Aos 13 anos, Malonga mudou-se para a Alemanha, depois para França. O contato com essas duas culturas propiciou o aprendizado de técnicas, história e cultura culinária mais europeias, sem o afastar de suas raízes. Sua busca para criar uma ponte culinária entre sabores africanos e culinária ocidental foi uma constante. A saga para beber e comer na fonte, fez com que estivesse em 38 países da África. Em 2016, ele criou a plataforma Chefs in Africa, ajudando os cozinheiros africanos a superar barreiras como falta de treinamento, emprego e equipamentos, além de discriminação e racismo. Chefs na África conectam instituições governamentais, centros de treinamento e empresas com chefs profissionais e jovens estudantes de culinária ou aprendizes de todo o continente que buscam experiência de trabalho. Atualmente tem mais de 4.000 chefs africanos como membros.
Samurai negro
A novíssima sensação no cenário gastronômico francês é filho de imigrantes do Mali e do Senegal. Pelo visual e pela origem e principalmente pelo talento, Mori Sacko impõe uma abordagem genuinamente nova para a culinária gourmet, combinando os sabores e ingredientes da França, Japão e África Ocidental – algo que ameaça agitar o acomodado mundo da alta gastronomia francesa e internacional.

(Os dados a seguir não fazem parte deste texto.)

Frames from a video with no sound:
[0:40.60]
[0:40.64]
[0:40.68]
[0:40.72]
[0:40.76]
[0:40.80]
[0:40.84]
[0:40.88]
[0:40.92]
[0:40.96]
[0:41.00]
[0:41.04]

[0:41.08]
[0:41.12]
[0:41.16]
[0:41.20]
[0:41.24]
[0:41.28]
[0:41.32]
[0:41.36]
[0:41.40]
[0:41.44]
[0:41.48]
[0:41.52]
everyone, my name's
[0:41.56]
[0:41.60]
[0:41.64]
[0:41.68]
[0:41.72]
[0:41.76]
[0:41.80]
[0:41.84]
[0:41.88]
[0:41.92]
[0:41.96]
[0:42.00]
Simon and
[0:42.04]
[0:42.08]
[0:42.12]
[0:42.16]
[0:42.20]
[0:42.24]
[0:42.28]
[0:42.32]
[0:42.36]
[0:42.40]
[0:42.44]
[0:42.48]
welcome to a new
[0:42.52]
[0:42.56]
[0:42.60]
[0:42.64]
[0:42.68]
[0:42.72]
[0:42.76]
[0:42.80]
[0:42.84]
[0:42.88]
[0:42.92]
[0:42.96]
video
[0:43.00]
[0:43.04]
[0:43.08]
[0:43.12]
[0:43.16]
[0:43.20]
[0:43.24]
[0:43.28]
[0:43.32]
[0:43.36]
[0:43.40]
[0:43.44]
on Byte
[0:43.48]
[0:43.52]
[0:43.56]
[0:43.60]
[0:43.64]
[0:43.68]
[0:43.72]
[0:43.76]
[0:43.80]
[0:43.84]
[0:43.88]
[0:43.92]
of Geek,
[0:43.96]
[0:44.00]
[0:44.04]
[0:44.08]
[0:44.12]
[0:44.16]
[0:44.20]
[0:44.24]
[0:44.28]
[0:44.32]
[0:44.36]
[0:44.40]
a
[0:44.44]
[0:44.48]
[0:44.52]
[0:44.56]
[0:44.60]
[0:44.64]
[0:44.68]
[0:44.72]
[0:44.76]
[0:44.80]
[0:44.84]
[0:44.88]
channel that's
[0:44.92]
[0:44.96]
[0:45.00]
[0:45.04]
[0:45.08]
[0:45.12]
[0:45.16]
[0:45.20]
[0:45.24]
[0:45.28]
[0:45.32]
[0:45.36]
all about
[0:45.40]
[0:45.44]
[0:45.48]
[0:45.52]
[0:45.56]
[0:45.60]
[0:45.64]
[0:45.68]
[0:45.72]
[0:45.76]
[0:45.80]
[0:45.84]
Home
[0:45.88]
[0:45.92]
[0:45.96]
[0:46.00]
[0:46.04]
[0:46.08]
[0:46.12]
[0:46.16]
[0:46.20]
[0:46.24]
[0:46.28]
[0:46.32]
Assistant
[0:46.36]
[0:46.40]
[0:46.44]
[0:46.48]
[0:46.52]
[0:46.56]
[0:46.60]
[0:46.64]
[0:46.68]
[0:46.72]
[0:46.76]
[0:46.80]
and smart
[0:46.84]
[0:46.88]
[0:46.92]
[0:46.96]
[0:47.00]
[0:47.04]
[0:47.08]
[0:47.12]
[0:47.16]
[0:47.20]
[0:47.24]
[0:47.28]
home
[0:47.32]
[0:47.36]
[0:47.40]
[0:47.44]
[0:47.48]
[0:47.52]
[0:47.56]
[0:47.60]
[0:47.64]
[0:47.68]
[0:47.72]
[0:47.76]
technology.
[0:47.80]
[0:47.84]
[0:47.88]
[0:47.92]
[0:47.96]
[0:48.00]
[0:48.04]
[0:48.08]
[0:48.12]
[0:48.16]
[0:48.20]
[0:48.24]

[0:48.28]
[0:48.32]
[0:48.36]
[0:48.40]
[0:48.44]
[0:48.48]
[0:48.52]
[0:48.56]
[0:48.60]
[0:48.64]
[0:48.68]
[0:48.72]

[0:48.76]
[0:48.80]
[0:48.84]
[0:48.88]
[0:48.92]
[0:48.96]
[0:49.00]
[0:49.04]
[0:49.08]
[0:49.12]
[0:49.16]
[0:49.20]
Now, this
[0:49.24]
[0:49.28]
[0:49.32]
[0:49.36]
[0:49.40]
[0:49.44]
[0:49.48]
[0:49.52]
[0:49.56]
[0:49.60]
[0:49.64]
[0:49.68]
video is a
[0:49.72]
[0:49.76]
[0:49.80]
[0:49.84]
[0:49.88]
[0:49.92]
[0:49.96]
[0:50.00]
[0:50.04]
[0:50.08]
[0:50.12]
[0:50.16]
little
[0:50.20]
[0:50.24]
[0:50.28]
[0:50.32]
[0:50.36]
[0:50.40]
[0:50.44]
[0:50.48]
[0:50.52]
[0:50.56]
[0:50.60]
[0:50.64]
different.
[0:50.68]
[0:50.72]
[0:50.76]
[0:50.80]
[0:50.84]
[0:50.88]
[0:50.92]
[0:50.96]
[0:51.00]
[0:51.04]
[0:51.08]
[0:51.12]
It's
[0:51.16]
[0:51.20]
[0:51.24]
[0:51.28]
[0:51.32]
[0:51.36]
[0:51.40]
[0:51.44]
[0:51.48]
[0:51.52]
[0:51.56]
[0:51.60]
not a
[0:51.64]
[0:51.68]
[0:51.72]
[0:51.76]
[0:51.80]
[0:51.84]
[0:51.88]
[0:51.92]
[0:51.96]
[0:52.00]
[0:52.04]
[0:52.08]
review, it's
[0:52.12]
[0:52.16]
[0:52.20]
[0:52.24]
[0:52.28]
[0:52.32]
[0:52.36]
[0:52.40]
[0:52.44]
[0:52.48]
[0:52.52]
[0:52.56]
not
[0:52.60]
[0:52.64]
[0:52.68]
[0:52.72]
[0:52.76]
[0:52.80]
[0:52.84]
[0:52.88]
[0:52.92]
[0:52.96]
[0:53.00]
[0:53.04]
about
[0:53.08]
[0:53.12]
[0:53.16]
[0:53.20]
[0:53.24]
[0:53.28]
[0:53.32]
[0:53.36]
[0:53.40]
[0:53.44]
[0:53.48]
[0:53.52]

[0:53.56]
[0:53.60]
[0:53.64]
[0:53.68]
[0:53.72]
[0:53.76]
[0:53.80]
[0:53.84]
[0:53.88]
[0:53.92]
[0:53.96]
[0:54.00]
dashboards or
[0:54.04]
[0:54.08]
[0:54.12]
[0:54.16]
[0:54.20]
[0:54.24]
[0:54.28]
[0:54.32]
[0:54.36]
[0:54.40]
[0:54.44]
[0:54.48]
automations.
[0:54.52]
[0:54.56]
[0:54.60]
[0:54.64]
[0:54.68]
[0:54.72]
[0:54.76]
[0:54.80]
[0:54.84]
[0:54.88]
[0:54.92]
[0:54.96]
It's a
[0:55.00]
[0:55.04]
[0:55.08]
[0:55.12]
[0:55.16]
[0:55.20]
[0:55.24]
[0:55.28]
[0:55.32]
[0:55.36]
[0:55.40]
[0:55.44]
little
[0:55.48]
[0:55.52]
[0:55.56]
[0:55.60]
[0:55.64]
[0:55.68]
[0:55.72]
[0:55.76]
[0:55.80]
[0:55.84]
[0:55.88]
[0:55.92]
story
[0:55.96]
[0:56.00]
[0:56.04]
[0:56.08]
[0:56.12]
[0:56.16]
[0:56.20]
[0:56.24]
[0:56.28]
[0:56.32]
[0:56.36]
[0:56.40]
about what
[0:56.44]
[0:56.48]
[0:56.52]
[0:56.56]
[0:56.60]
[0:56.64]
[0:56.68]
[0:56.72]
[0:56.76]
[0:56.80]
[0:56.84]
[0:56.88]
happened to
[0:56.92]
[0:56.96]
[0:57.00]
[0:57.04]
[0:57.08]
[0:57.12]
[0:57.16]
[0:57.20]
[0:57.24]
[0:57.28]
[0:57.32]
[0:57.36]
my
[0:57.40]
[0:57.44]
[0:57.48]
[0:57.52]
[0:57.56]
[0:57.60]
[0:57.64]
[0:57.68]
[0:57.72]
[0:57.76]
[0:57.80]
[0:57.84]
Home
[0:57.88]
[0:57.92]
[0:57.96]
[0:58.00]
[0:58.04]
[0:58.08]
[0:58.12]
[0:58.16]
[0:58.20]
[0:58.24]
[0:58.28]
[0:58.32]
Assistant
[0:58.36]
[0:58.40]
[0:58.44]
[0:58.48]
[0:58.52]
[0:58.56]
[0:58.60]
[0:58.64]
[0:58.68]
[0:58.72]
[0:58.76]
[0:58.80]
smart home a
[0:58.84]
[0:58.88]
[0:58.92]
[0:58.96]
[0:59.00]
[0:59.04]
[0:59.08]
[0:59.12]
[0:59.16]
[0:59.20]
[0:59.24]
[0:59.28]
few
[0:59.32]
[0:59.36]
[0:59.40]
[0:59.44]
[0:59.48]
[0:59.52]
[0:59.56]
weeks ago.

Mory Sacko impressiona com sua juventude e beleza. Com 1,80 de altura, 29 anos, dreadlocks e seu dólmã que mais parece um quimono, refletindo sua paixão pela cultura japonês. O menino prodígio da gastronomia francesa anunciou em junho, início do verão europeu, sua mais nova façanha: em parceria com a grife Louis Vuitton, Sacko inaugurou um novo restaurante, desta vez, na badalada Saint-Tropez, no sul da França. Nada mal para quem, em plena pandemia, abriu seu primeiro restaurante – o MoSuke – e em fato inédito conquistou uma cobiçada estrela Michelin apenas dois meses depois. Nome originado de uma fusão de seu primeiro nome, “Mory”, e de “Yasuke”, o primeiro samurai não japonês, que foi um africano anteriormente escravizado.
E mais, o garoto, além de acumular prêmios, tem seu próprio programa de TV, Cuisine Ouverte, atraindo mais de 1,5 milhões de telespectadores, e a revista Time o identificou como um de seus Líderes da Próxima Geração.